> **TO DO**:
In the records below, the line that contains "[00:00:01.60 to 00:00:01.80]" marks the start. Copy it and each line after it through the end, exactly, without pictures.

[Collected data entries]

.....

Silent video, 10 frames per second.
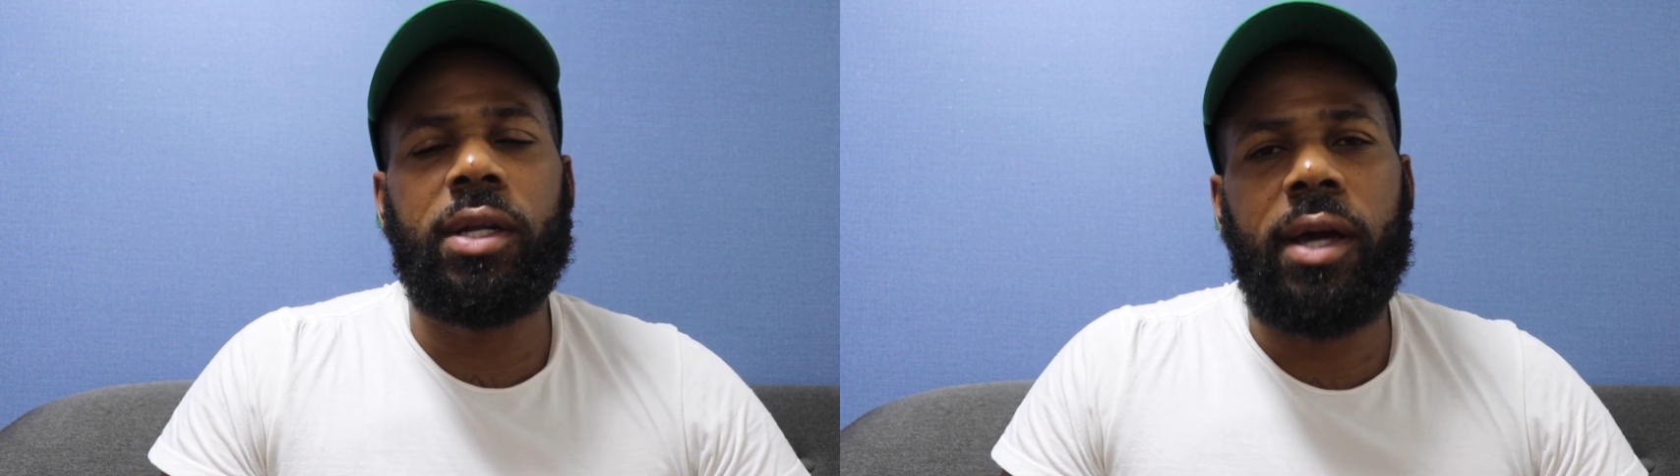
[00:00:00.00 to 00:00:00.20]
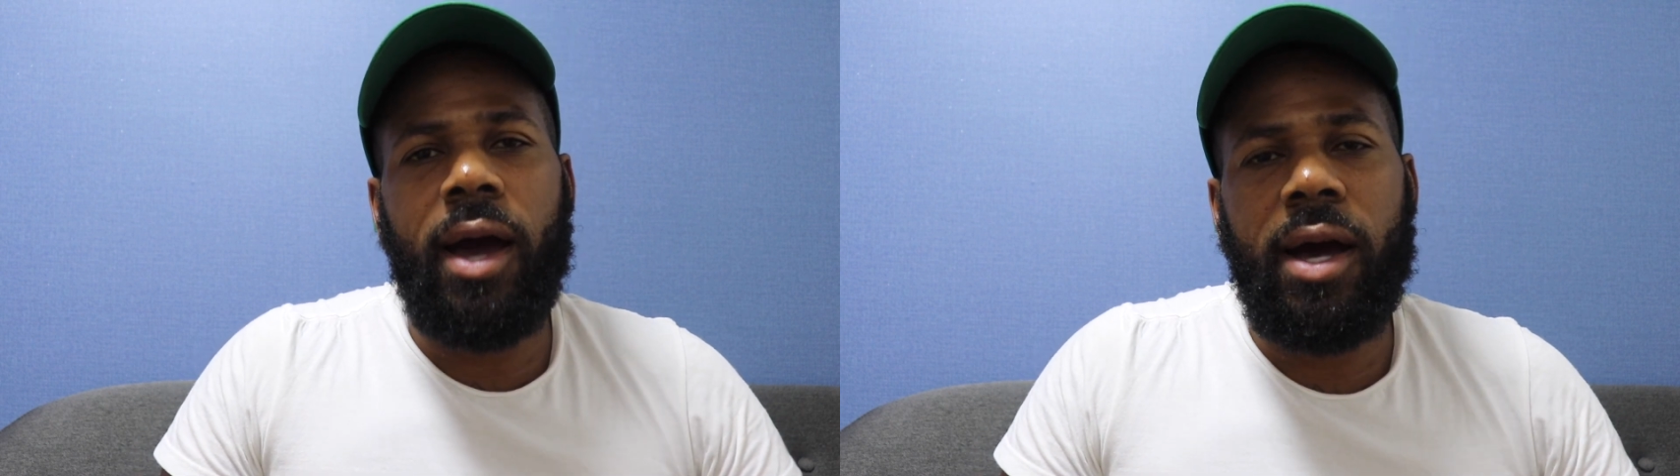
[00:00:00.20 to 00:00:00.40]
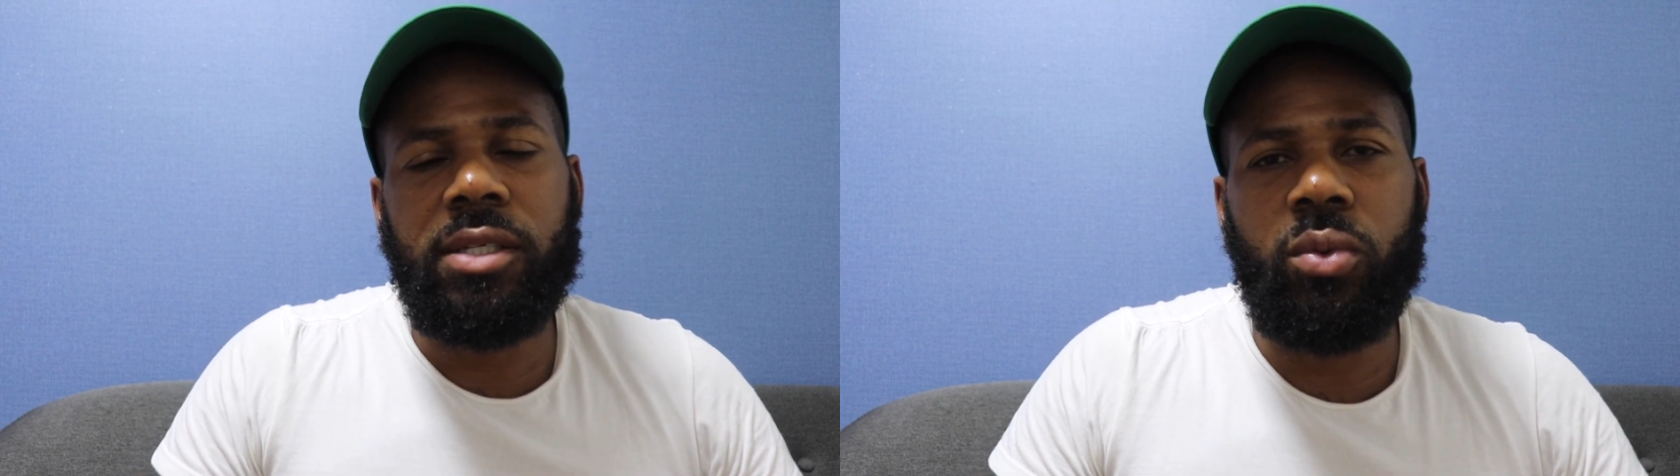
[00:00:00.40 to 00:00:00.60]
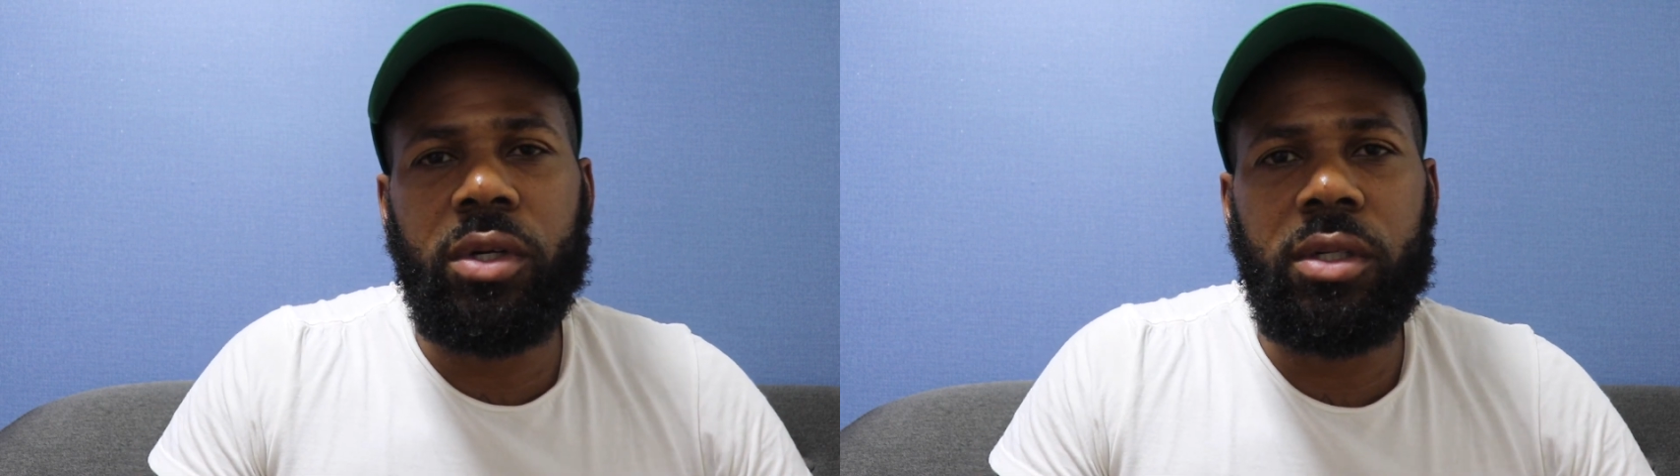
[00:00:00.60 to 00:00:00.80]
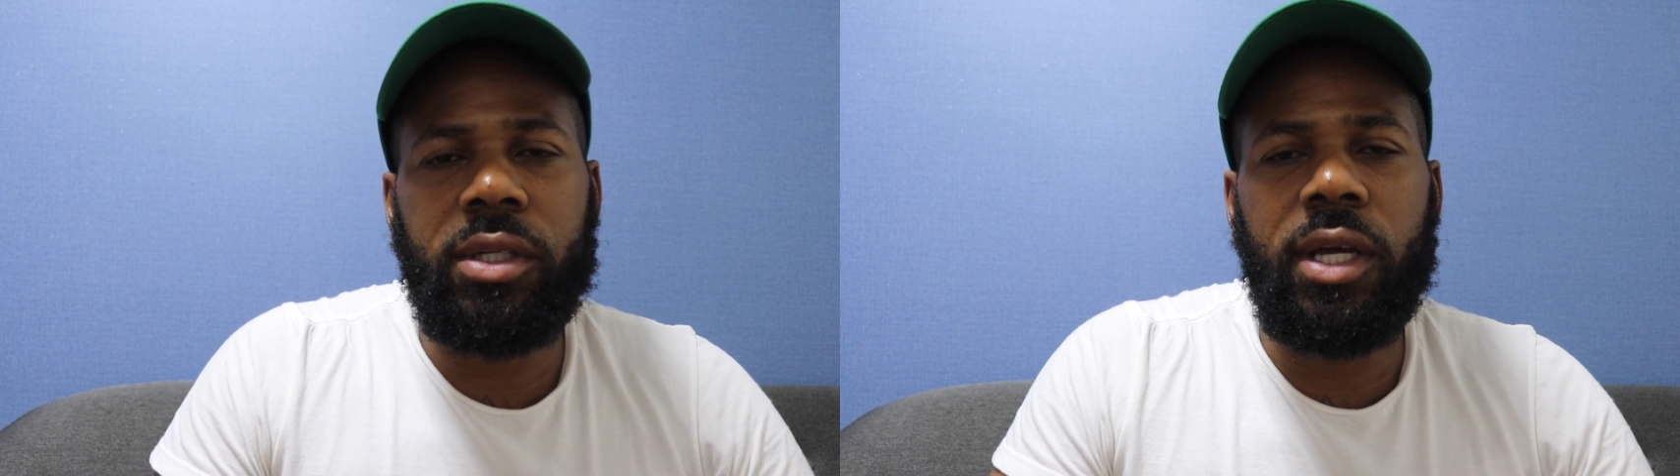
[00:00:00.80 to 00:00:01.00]
of the guys
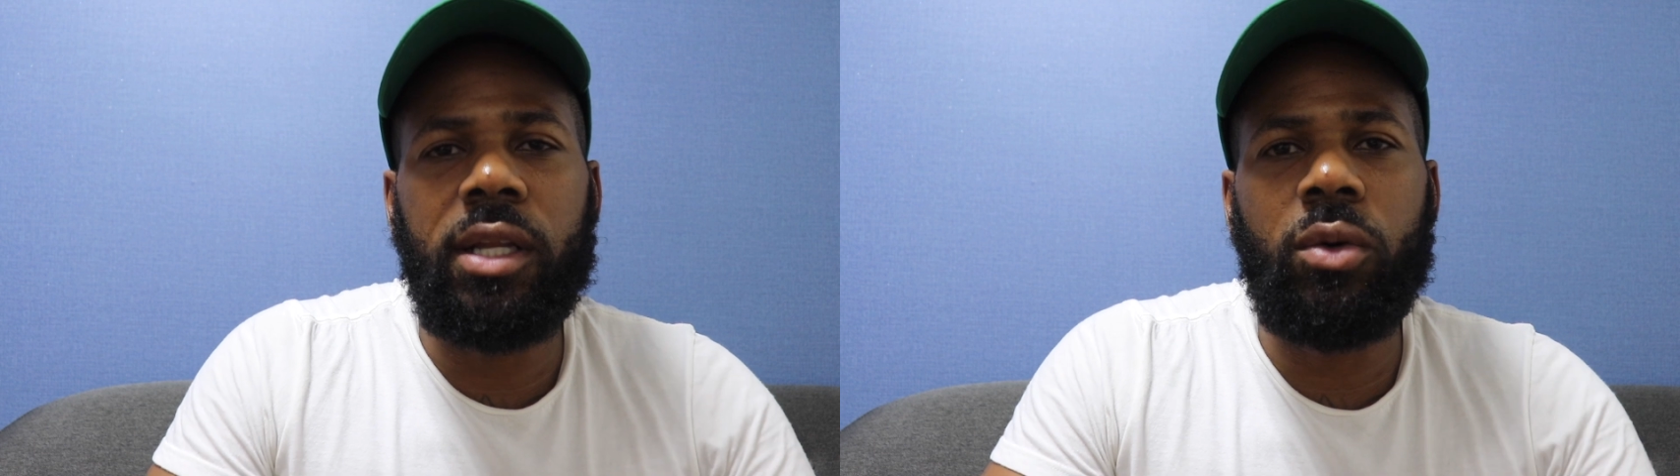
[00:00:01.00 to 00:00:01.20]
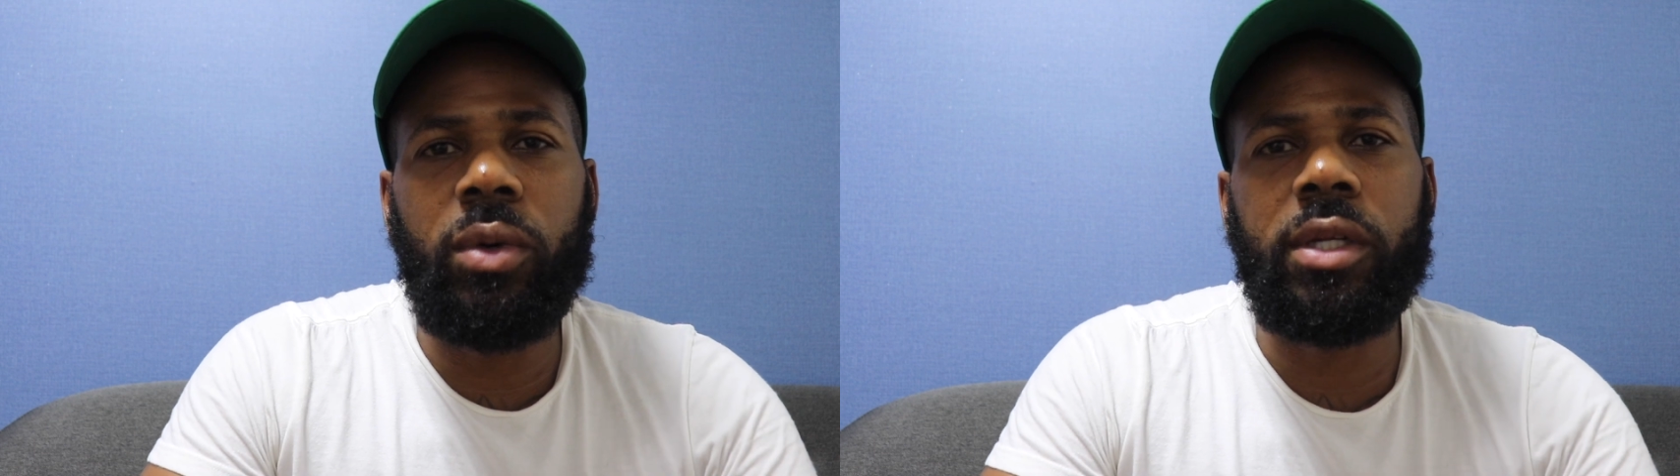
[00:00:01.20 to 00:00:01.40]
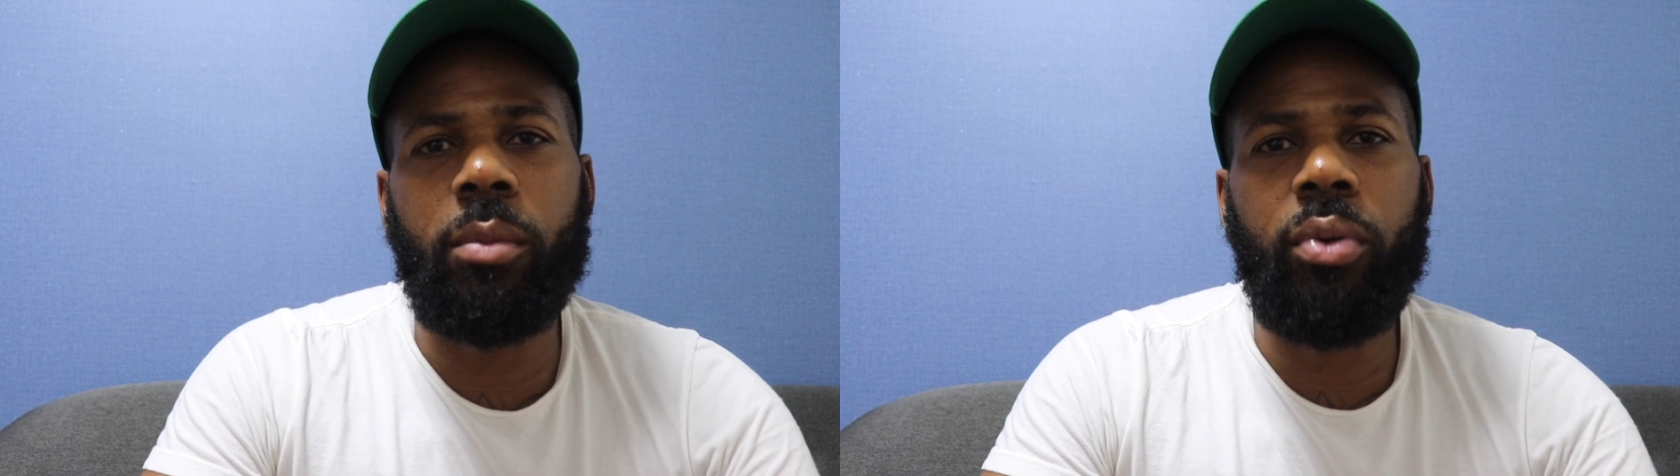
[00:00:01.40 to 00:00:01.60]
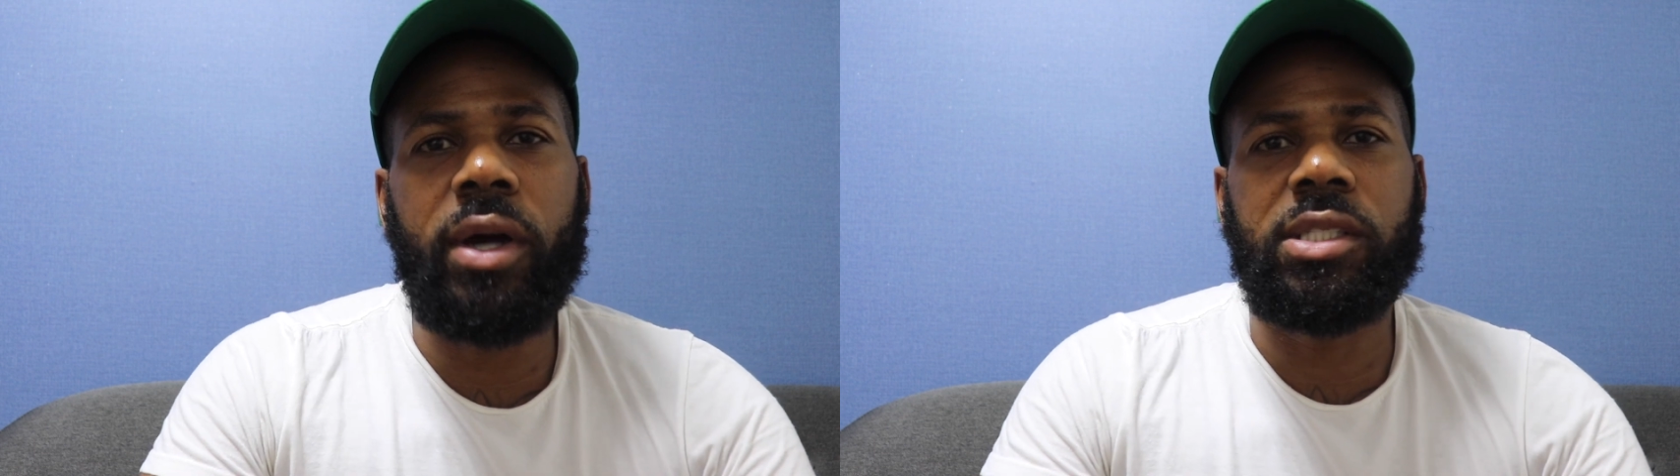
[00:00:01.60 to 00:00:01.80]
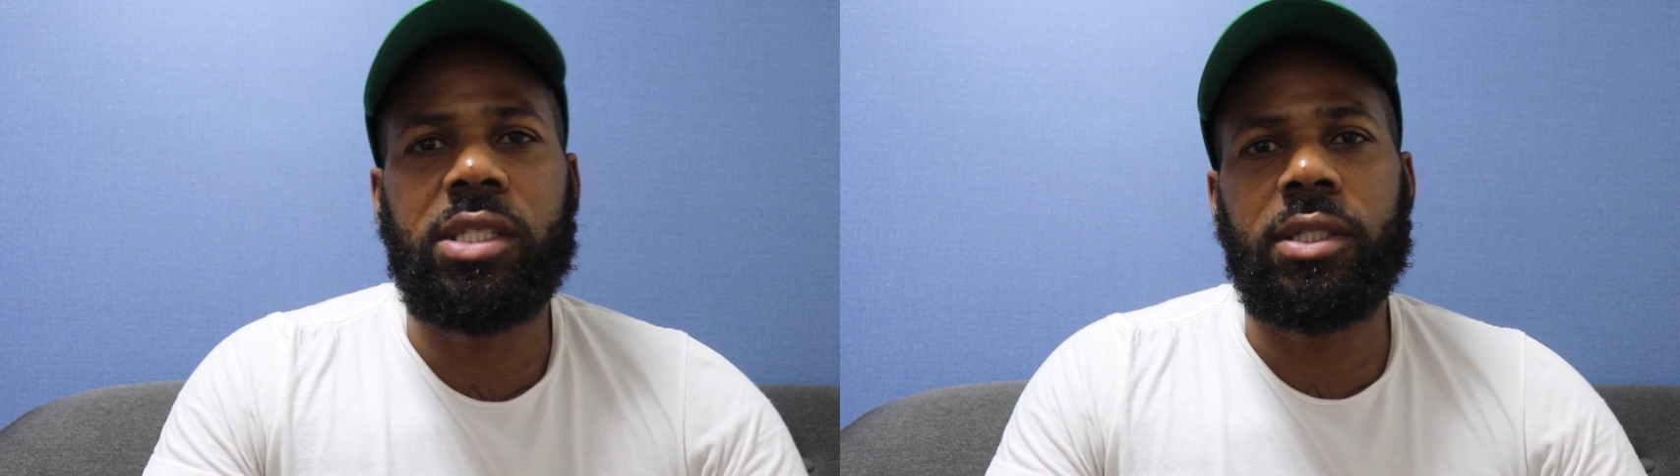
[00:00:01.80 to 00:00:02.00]
were dealing with
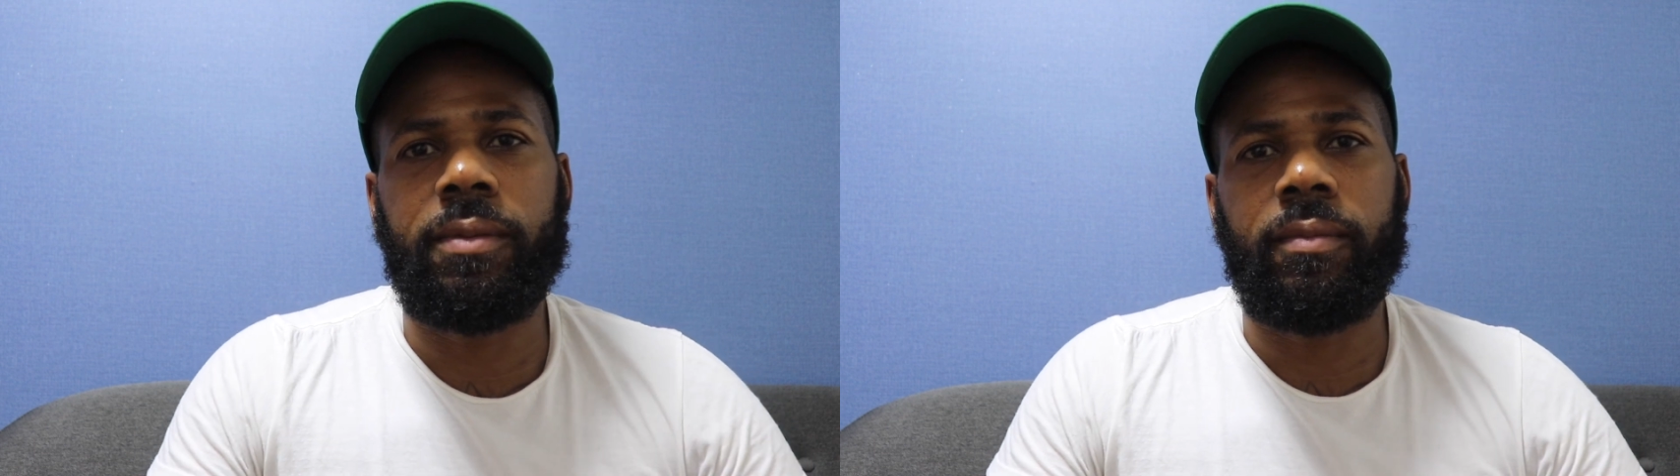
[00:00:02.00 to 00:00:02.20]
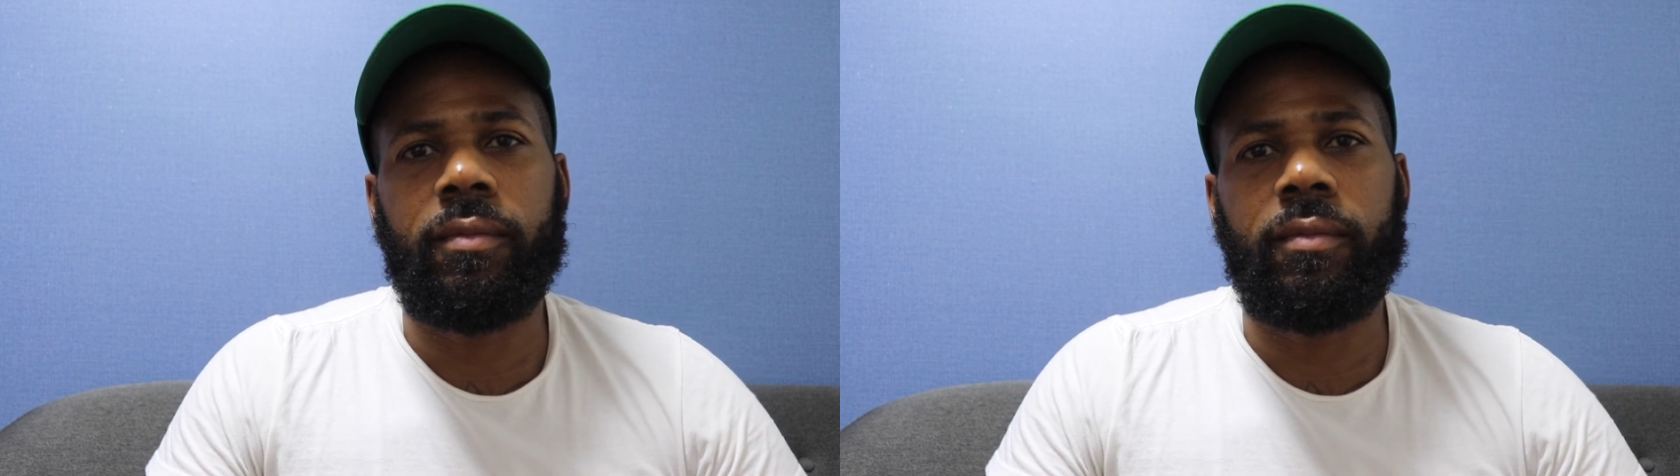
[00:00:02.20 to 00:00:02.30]
depression.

.....

> **RESPONSE**:
[00:00:01.60 to 00:00:01.80]
[00:00:01.80 to 00:00:02.00]
were dealing with
[00:00:02.00 to 00:00:02.20]
[00:00:02.20 to 00:00:02.30]
depression.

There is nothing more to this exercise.